All possible combinations of selected character substitution in a string in ruby

Question

I was wondering if there is a simple way to do every combination of selected character substitutions in ruby in a simple way.

An example:

    string          


        

Answer 1

Another way:

string = "this is a test"
subs   = [{"a"=>"@"}, {"i"=>"!"}, {"s"=>"$"}]

subs.repeated_combination(subs.size)
    .map {|e| string.gsub(/./) {|c| (g = e.find {|h| h.key?(c)}) ? g[c] : c}}
    .uniq
  #=> ["this is @ test", "th!s !s @ test", "thi$ i$ @ te$t", "th!$ !$ @ te$t",
  #    "th!s !s a test", "th!$ !$ a te$t", thi$ i$ a te$t"]

Explanation:

a = subs.repeated_combination(subs.size)
  # Enumerator...
  a.to_a 
  # [[{"a"=>"@"},{"a"=>"@"},{"a"=>"@"}], [{"a"=>"@"},{"a"=>"@"},{"i"=>"!"}],
  #  [{"a"=>"@"},{"a"=>"@"},{"s"=>"$"}], [{"a"=>"@"},{"i"=>"!"},{"i"=>"!"}],
  #  [{"a"=>"@"},{"i"=>"!"},{"s"=>"$"}], [{"a"=>"@"},{"s"=>"$"},{"s"=>"$"}],
  #  [{"i"=>"!"},{"i"=>"!"},{"i"=>"!"}], [{"i"=>"!"},{"i"=>"!"},{"s"=>"$"}],
  #  [{"i"=>"!"},{"s"=>"$"},{"s"=>"$"}], [{"s"=>"$"},{"s"=>"$"},{"s"=>"$"}]]

b = a.map {|e| string.gsub(/./) {|c| (g = e.find {|h| h.key?(c)}) ? g[c] : c}}
  #=> ["this is @ test", "th!s !s @ test", "thi$ i$ @ te$t", "th!s !s @ test",
  #    "th!$ !$ @ te$t", "thi$ i$ @ te$t", "th!s !s a test", "th!$ !$ a te$t",
  #    "th!$ !$ a te$t", "thi$ i$ a te$t"]

To see how b is computed, consider the second element of a that is passed to the block:

    e = [{"a"=>"@"},{"a"=>"@"},{"i"=>"!"}]

Because of the regex, /./, gsub passes each character c of string to the block

    {|c| (g = e.find {|h| h.key?(c)}) ? g[c] : c}

A search is made of e to determine if any of the three hashes has c as a key. If one is found, namely, g, the character c is replaced with g[c]; else, the character is left unchanged.

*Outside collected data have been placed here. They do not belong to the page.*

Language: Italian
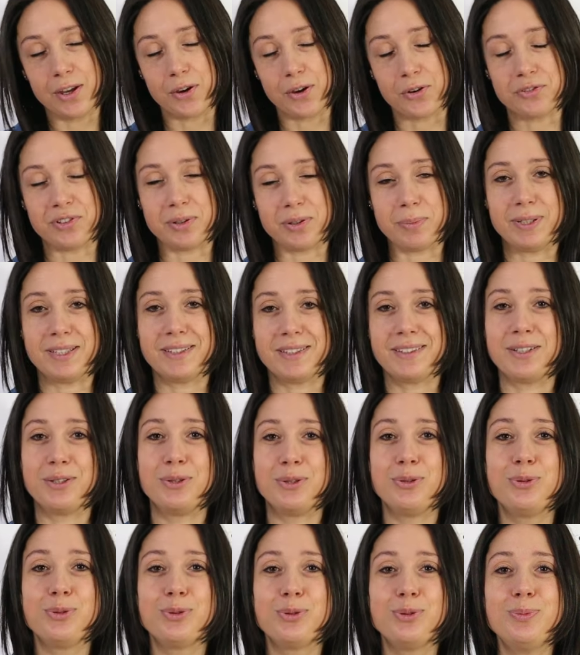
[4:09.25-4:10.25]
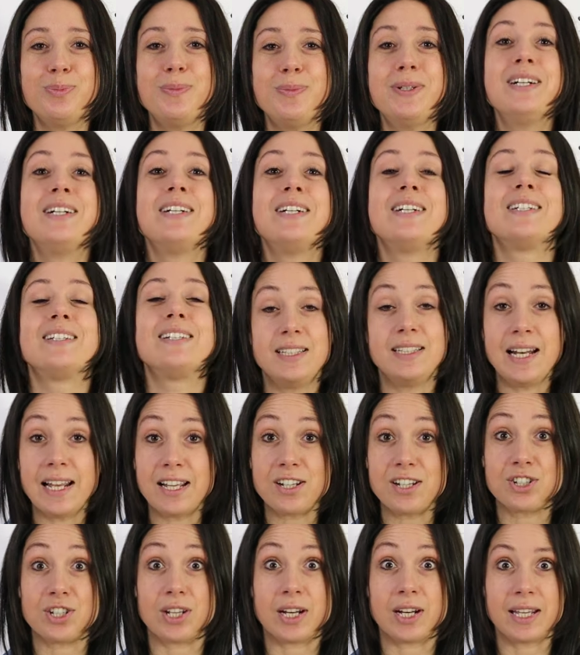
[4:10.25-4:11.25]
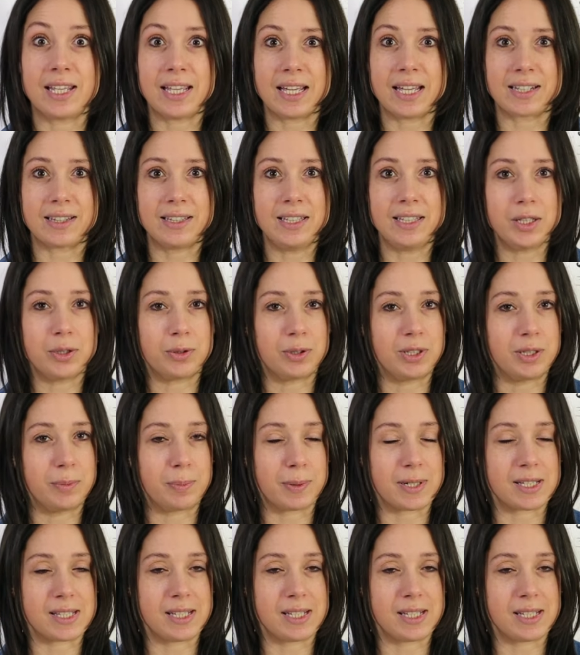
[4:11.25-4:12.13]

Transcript: e ovviamente YouTube, di leggere gli articoli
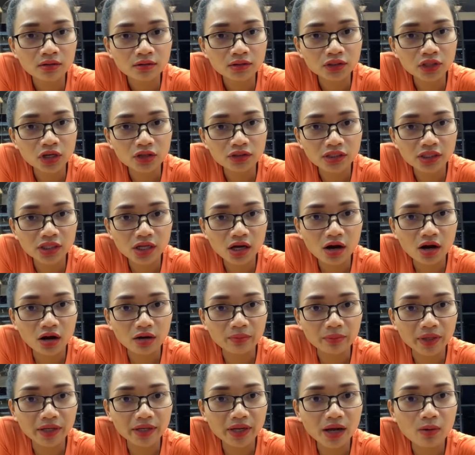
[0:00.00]
Cho chị hỏi
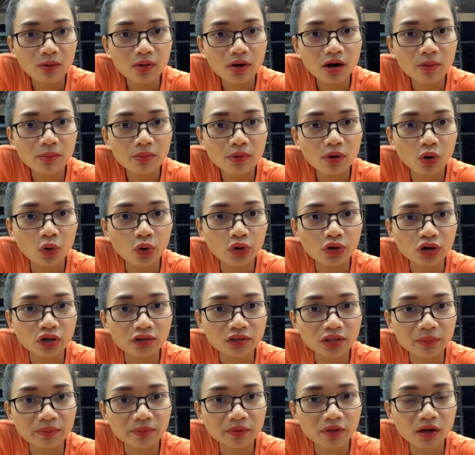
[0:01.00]
bị đau khớp gối có
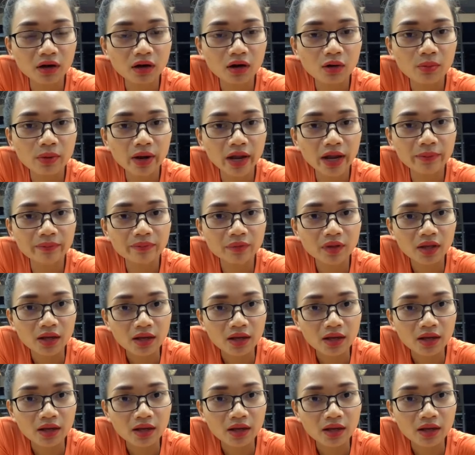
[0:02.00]
tập được không em?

Notice that the first two elements of e are the same. Efficiency could be improved by changing the first line to:

    subs.repeated_combination(subs.size).map(&:uniq)

but efficiency is not one of the virtues of this approach.

Returning to the main calculation, the final step is:

b.uniq
  #=> ["this is @ test", "th!s !s @ test", "thi$ i$ @ te$t", "th!$ !$ @ te$t",
  #    "th!s !s a test", "th!$ !$ a te$t", "thi$ i$ a te$t"]